*** TASK DATA Section Begins ***

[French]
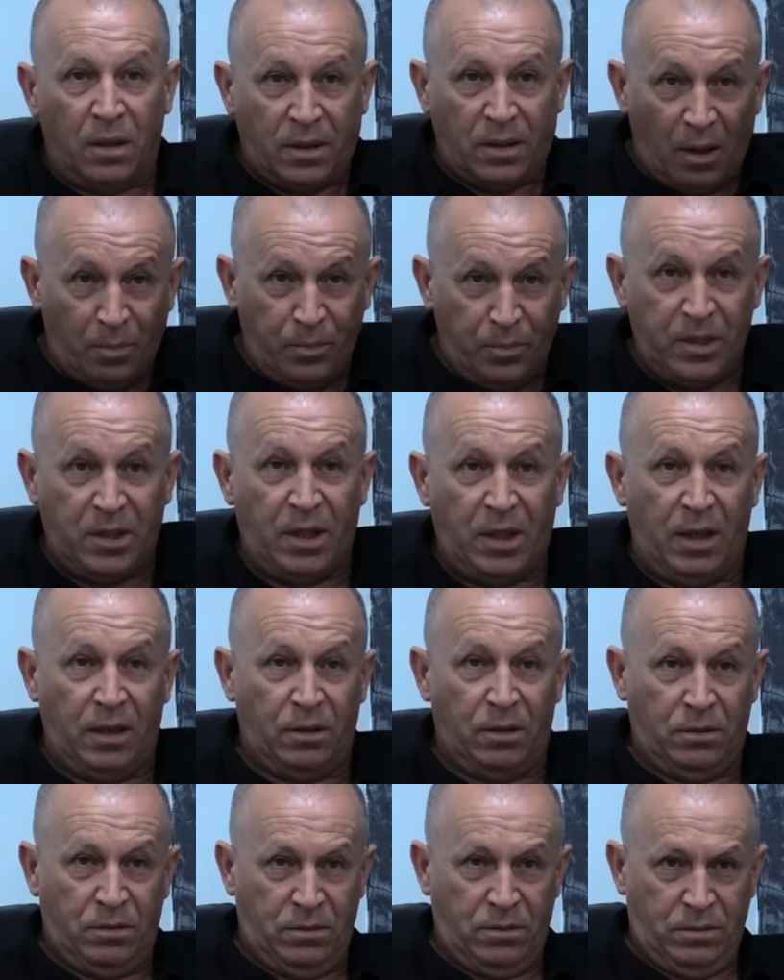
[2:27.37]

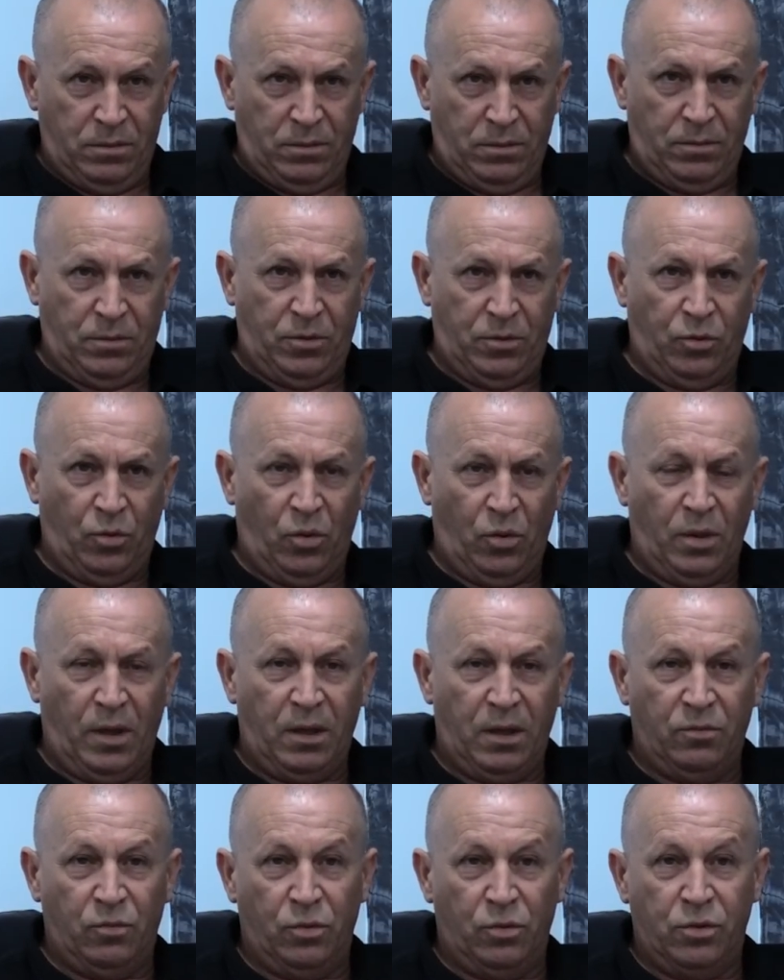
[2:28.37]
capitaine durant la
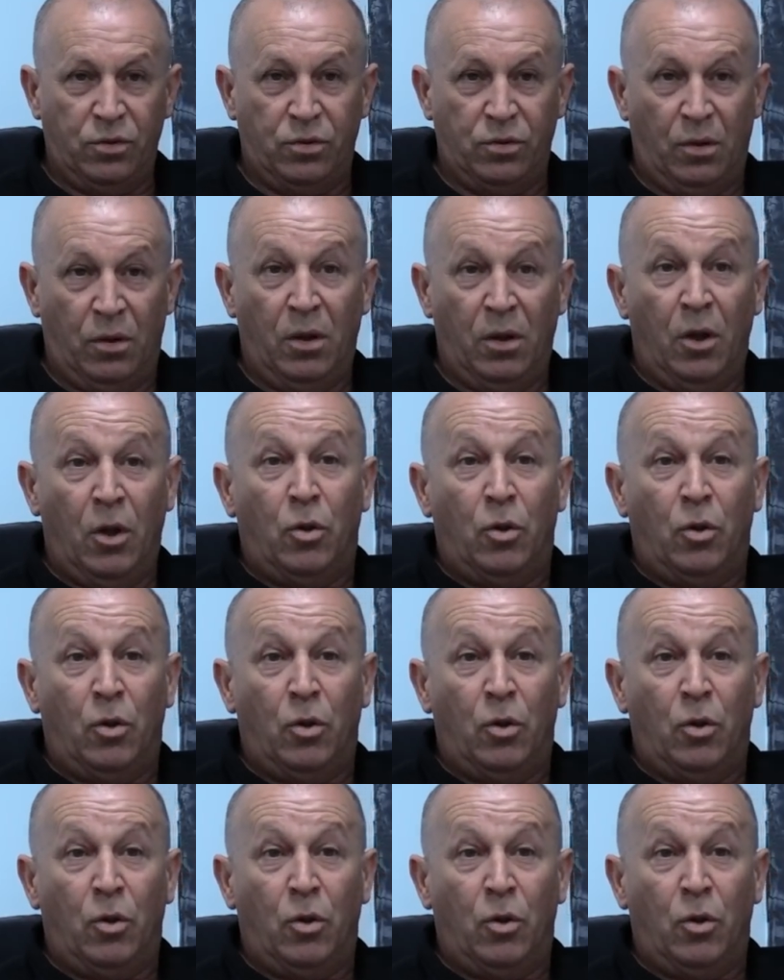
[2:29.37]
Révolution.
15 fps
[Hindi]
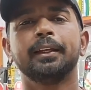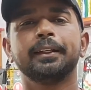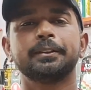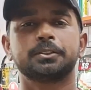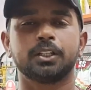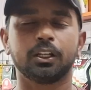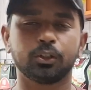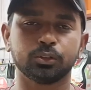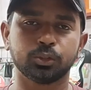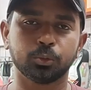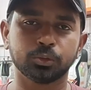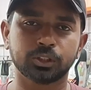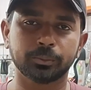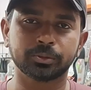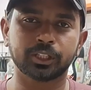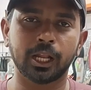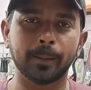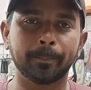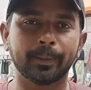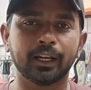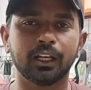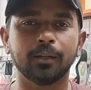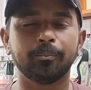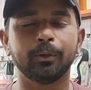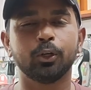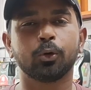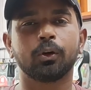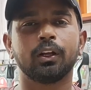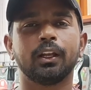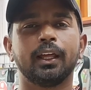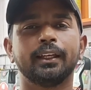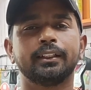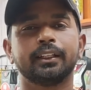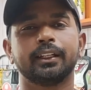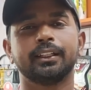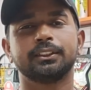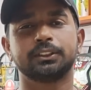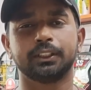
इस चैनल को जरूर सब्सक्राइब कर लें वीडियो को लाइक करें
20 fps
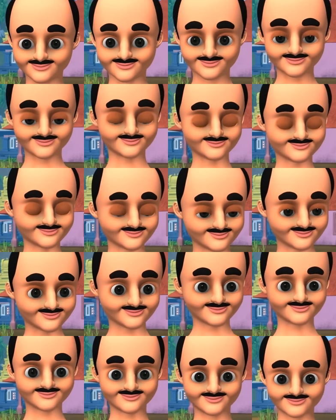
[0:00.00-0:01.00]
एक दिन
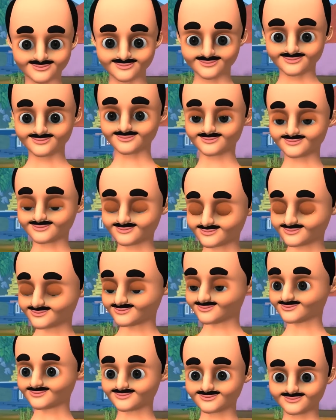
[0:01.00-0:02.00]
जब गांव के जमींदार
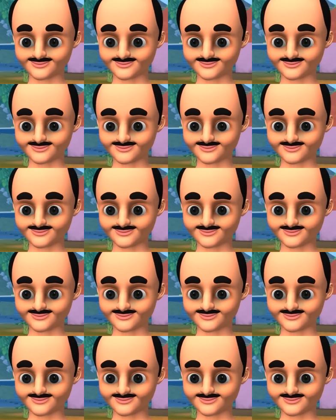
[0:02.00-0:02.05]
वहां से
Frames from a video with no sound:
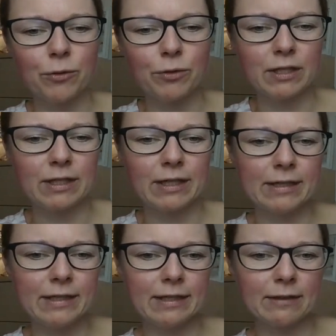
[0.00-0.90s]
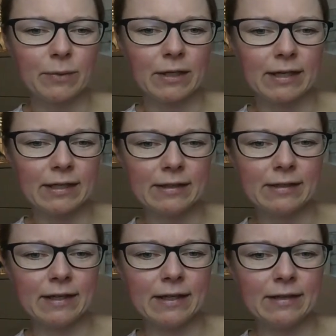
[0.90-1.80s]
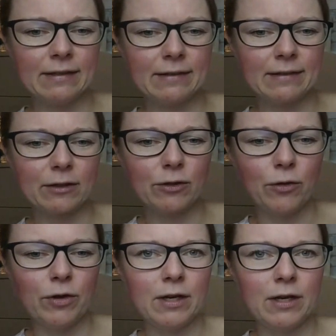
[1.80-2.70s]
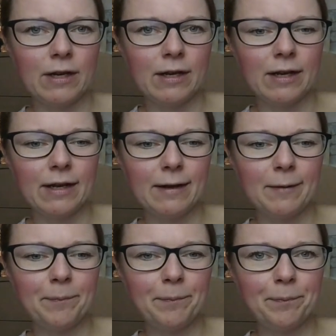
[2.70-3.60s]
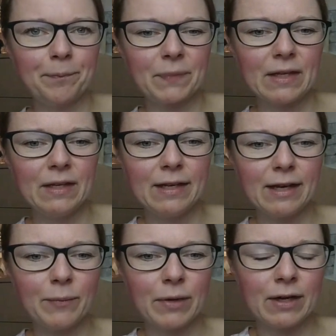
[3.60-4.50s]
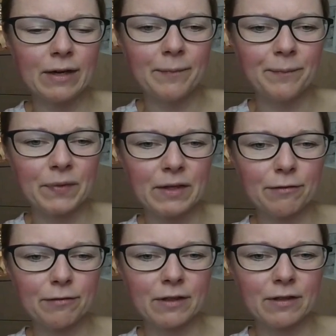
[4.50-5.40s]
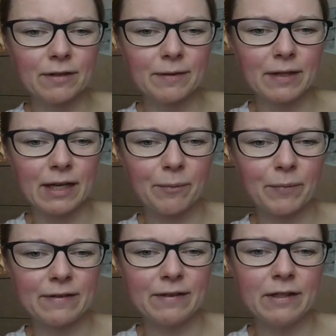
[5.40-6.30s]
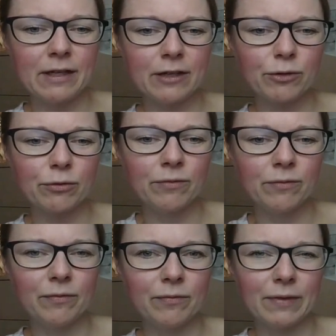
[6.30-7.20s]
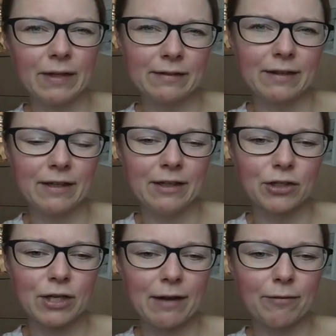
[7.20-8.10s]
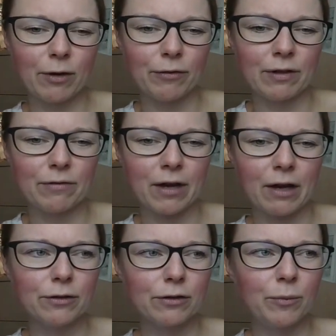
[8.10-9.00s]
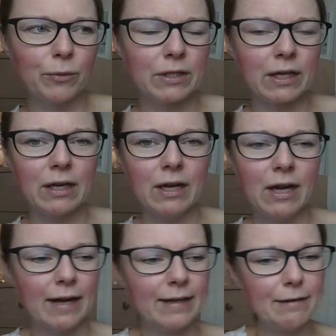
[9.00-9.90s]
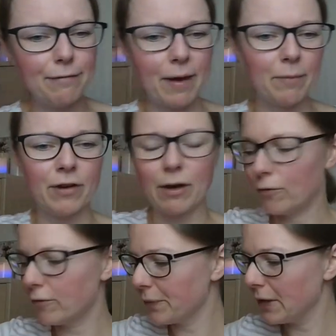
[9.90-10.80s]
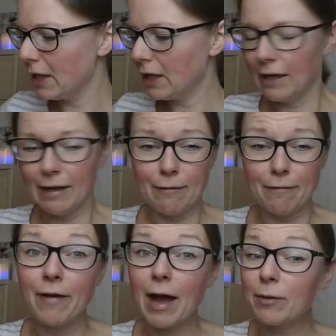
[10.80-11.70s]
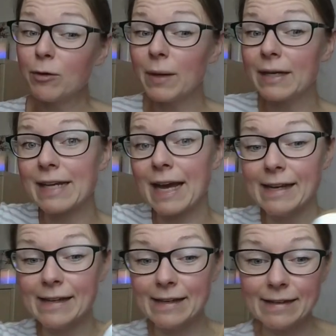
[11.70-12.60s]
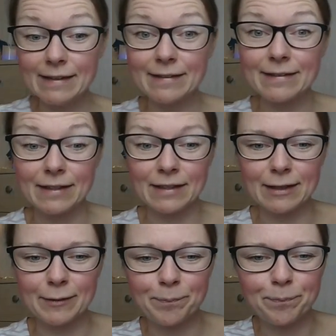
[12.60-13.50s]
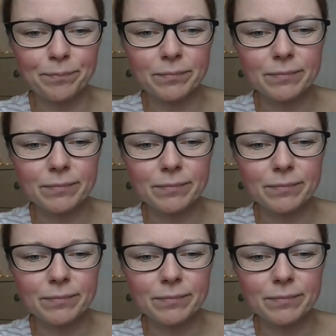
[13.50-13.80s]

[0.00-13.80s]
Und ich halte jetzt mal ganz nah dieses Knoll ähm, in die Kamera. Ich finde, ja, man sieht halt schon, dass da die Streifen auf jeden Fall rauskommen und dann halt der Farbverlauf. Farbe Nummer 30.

*** TASK DATA Section Ends ***

• _ACTION ITEM_: Output should consist of the lines above from the one with "[3.60-4.50s]" down to the one with "[13.50-13.80s]", exact and without pictures.

• _RESULT BELOW_:
[3.60-4.50s]
[4.50-5.40s]
[5.40-6.30s]
[6.30-7.20s]
[7.20-8.10s]
[8.10-9.00s]
[9.00-9.90s]
[9.90-10.80s]
[10.80-11.70s]
[11.70-12.60s]
[12.60-13.50s]
[13.50-13.80s]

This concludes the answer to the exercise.